The paradigm we have adopted (from
the KOS concept developed at Cedar Tree Software) assumes that what the reader
wants to do is important enough, to him/she, to warrant the understanding of
some formal category theory. However,
we keep the computer science to a minimum.
After reviewing the ACSII files in
the data folder, please open the SLIP 2.3.1 Browser. One needs to issue the
commands Import and then the command Extract to
load and reference an In-memory database system (I-RIB).
Once the extraction process is
complete (4-5 seconds) then one may click once on the A1 node. You will see a circle of atoms.

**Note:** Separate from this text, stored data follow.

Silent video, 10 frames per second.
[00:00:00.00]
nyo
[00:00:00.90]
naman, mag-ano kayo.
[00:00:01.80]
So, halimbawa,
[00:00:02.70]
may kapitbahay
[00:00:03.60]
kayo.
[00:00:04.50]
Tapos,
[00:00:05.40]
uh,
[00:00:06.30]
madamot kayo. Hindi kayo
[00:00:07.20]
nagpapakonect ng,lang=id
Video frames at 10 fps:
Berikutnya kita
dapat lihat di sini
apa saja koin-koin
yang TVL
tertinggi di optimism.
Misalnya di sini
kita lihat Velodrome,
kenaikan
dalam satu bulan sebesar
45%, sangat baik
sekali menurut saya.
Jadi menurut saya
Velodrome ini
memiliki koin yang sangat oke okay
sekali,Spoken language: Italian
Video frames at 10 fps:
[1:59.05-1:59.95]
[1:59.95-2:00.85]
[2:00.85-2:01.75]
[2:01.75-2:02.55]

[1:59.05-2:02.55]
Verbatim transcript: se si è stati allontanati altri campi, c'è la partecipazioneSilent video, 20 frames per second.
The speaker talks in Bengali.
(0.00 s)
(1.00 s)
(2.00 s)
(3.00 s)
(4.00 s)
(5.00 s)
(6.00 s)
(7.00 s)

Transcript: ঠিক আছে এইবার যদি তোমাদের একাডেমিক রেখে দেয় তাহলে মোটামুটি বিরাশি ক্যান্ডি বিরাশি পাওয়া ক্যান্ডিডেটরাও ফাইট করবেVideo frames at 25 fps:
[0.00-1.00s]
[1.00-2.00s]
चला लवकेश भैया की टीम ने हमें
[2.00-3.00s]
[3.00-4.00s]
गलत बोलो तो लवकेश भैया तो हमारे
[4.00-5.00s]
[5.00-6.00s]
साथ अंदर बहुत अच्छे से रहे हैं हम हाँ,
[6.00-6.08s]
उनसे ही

Now issue the command cluster
to iterate the stochastic engine 100,000 times. This will take a few seconds.
The exercise is to move the large
cluster, from A1, into B3. Move the
second largest cluster into B2, and the remainder into B1. If you have done this well B2 and B3 will be
primes. You will have three clusters in
B1. The names you give these clusters
may, of course, be different.
Move the three primes from B1 into
C1, C2 and C3.
We suggest that you issue the
command random and then cluster several times until
you happen to get a limiting distribution where the two spikes and that which
is left is easy to bracket. Remember
that the bracket command a, b -> name has to have the a < b
so we do not bracket across the 0. This
is a technical over sight on our part that will be corrected in a later release
of the free software.
Figure 7: The prime
decomposition of a data set
Clustering to 100,000 iterations produces
a distribution self-similar to Figure 2.
In Figure 2 we see that inspection allows us to find two large primes {
D1, D2 }. Figure 3 show two large
primes using the eventBrowser. What we
see in Figure 7 is a clear delineation between the two primes and the
residue. It may be that for a quick
understanding of the visualAbstractions from the events in the data we can use
a split. The Splitter browser (see
Figure 4) is available to create those splits.
We will look into the event
chemistry for each of these five prime compounds
{ C1, C2, C3, B2, B3 }.
We will get them two different
ways. First double click on the A1
node. The eventChemistry browser will
open and in about a minute the atoms and compounds will be developed. This process is not optimized with an I-RIB
yet. However, the resources are stored
so that opening a second time will take less time.
Figure 8: The random
scatter of atoms in to the object space.
From the red color one can make out
the five atoms having many valences.
Clicking on each of these five atoms will produce the icons seen in the
Vader Control Panel mock up.
As we have seen in the early
tutorials, the colors of the atoms and links can be changes. Command the
browser “help” to find out how to do this. The default colors are re-obtained by the
commands as atom cyan and link red. In this version of the software (2.1.1) the
colors are seen on the next view of objects.
Labeling is also turned on and off with the commands legend 0,
legend 1 or legend 2.
Figure 9: Mock up of a
Vader controller
Remember that simple compounds are
defined as a set of atoms that are joined by a single link type. Complex compounds are groups of
inter-connected by more than one link type.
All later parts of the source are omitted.